_WHAT THE TASK REQUIRES_. Copy all data exactly. Skip pictures.

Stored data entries
——————————
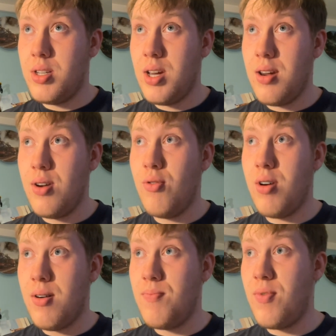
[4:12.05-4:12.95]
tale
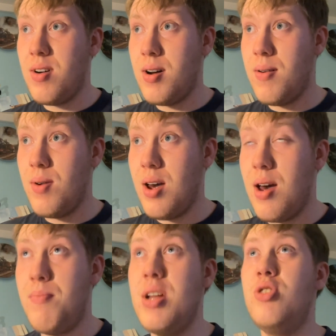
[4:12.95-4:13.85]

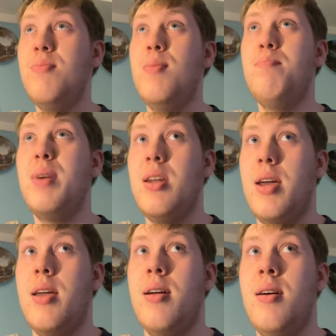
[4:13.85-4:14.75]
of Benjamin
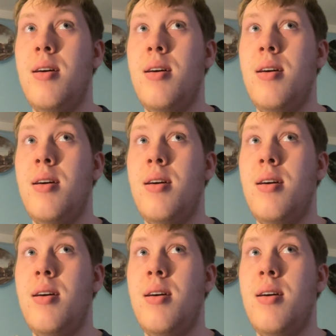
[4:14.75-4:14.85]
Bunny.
——————————
_TASK RESULT_.
[4:12.05-4:12.95]
tale
[4:12.95-4:13.85]

[4:13.85-4:14.75]
of Benjamin
[4:14.75-4:14.85]
Bunny.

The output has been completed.